START Data records

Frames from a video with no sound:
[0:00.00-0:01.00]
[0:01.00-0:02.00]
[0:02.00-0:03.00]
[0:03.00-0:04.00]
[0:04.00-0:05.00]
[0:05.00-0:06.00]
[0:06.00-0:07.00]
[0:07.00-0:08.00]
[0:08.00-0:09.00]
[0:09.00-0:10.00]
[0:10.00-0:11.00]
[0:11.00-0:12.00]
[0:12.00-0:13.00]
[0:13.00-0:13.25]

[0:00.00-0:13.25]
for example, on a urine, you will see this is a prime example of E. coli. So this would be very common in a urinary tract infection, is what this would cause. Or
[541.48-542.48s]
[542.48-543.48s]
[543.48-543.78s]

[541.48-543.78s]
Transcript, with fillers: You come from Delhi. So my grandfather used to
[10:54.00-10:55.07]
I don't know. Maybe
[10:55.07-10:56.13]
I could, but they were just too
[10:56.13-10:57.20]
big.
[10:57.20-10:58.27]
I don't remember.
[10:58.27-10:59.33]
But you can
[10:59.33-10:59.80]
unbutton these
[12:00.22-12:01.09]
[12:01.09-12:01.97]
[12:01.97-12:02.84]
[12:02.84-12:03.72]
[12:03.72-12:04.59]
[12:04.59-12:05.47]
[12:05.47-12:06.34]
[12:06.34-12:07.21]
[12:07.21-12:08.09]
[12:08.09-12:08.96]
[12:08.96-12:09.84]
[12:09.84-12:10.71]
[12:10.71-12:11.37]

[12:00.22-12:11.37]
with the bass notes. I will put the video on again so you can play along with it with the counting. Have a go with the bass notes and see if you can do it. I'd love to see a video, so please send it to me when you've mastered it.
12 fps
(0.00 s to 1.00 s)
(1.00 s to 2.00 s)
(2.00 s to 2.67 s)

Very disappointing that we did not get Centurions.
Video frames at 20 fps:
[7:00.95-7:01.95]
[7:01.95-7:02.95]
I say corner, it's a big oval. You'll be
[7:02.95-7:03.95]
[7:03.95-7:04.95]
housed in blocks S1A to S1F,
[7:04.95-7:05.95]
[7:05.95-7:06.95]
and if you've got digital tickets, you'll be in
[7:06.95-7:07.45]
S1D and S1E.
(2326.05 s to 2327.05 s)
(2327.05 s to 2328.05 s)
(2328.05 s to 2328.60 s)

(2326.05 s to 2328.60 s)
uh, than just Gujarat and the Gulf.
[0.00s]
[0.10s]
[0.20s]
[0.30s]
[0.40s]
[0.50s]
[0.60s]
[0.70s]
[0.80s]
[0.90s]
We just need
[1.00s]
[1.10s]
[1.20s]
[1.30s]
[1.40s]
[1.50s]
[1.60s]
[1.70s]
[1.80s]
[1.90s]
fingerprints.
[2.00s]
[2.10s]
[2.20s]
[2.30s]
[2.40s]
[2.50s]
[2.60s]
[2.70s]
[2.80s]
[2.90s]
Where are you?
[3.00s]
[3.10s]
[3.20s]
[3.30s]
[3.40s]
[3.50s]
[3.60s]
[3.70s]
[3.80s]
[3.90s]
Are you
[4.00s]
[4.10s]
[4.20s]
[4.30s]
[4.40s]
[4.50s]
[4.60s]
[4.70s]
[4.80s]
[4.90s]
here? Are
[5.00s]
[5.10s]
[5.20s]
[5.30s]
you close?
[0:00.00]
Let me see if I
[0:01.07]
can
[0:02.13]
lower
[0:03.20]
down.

END Data records

▸ Aim of the task
Return the listing above in its exact form.

▸ Response to this exercise
Frames from a video with no sound:
[0:00.00-0:01.00]
[0:01.00-0:02.00]
[0:02.00-0:03.00]
[0:03.00-0:04.00]
[0:04.00-0:05.00]
[0:05.00-0:06.00]
[0:06.00-0:07.00]
[0:07.00-0:08.00]
[0:08.00-0:09.00]
[0:09.00-0:10.00]
[0:10.00-0:11.00]
[0:11.00-0:12.00]
[0:12.00-0:13.00]
[0:13.00-0:13.25]

[0:00.00-0:13.25]
for example, on a urine, you will see this is a prime example of E. coli. So this would be very common in a urinary tract infection, is what this would cause. Or
[541.48-542.48s]
[542.48-543.48s]
[543.48-543.78s]

[541.48-543.78s]
Transcript, with fillers: You come from Delhi. So my grandfather used to
[10:54.00-10:55.07]
I don't know. Maybe
[10:55.07-10:56.13]
I could, but they were just too
[10:56.13-10:57.20]
big.
[10:57.20-10:58.27]
I don't remember.
[10:58.27-10:59.33]
But you can
[10:59.33-10:59.80]
unbutton these
[12:00.22-12:01.09]
[12:01.09-12:01.97]
[12:01.97-12:02.84]
[12:02.84-12:03.72]
[12:03.72-12:04.59]
[12:04.59-12:05.47]
[12:05.47-12:06.34]
[12:06.34-12:07.21]
[12:07.21-12:08.09]
[12:08.09-12:08.96]
[12:08.96-12:09.84]
[12:09.84-12:10.71]
[12:10.71-12:11.37]

[12:00.22-12:11.37]
with the bass notes. I will put the video on again so you can play along with it with the counting. Have a go with the bass notes and see if you can do it. I'd love to see a video, so please send it to me when you've mastered it.
12 fps
(0.00 s to 1.00 s)
(1.00 s to 2.00 s)
(2.00 s to 2.67 s)

Very disappointing that we did not get Centurions.
Video frames at 20 fps:
[7:00.95-7:01.95]
[7:01.95-7:02.95]
I say corner, it's a big oval. You'll be
[7:02.95-7:03.95]
[7:03.95-7:04.95]
housed in blocks S1A to S1F,
[7:04.95-7:05.95]
[7:05.95-7:06.95]
and if you've got digital tickets, you'll be in
[7:06.95-7:07.45]
S1D and S1E.
(2326.05 s to 2327.05 s)
(2327.05 s to 2328.05 s)
(2328.05 s to 2328.60 s)

(2326.05 s to 2328.60 s)
uh, than just Gujarat and the Gulf.
[0.00s]
[0.10s]
[0.20s]
[0.30s]
[0.40s]
[0.50s]
[0.60s]
[0.70s]
[0.80s]
[0.90s]
We just need
[1.00s]
[1.10s]
[1.20s]
[1.30s]
[1.40s]
[1.50s]
[1.60s]
[1.70s]
[1.80s]
[1.90s]
fingerprints.
[2.00s]
[2.10s]
[2.20s]
[2.30s]
[2.40s]
[2.50s]
[2.60s]
[2.70s]
[2.80s]
[2.90s]
Where are you?
[3.00s]
[3.10s]
[3.20s]
[3.30s]
[3.40s]
[3.50s]
[3.60s]
[3.70s]
[3.80s]
[3.90s]
Are you
[4.00s]
[4.10s]
[4.20s]
[4.30s]
[4.40s]
[4.50s]
[4.60s]
[4.70s]
[4.80s]
[4.90s]
here? Are
[5.00s]
[5.10s]
[5.20s]
[5.30s]
you close?
[0:00.00]
Let me see if I
[0:01.07]
can
[0:02.13]
lower
[0:03.20]
down.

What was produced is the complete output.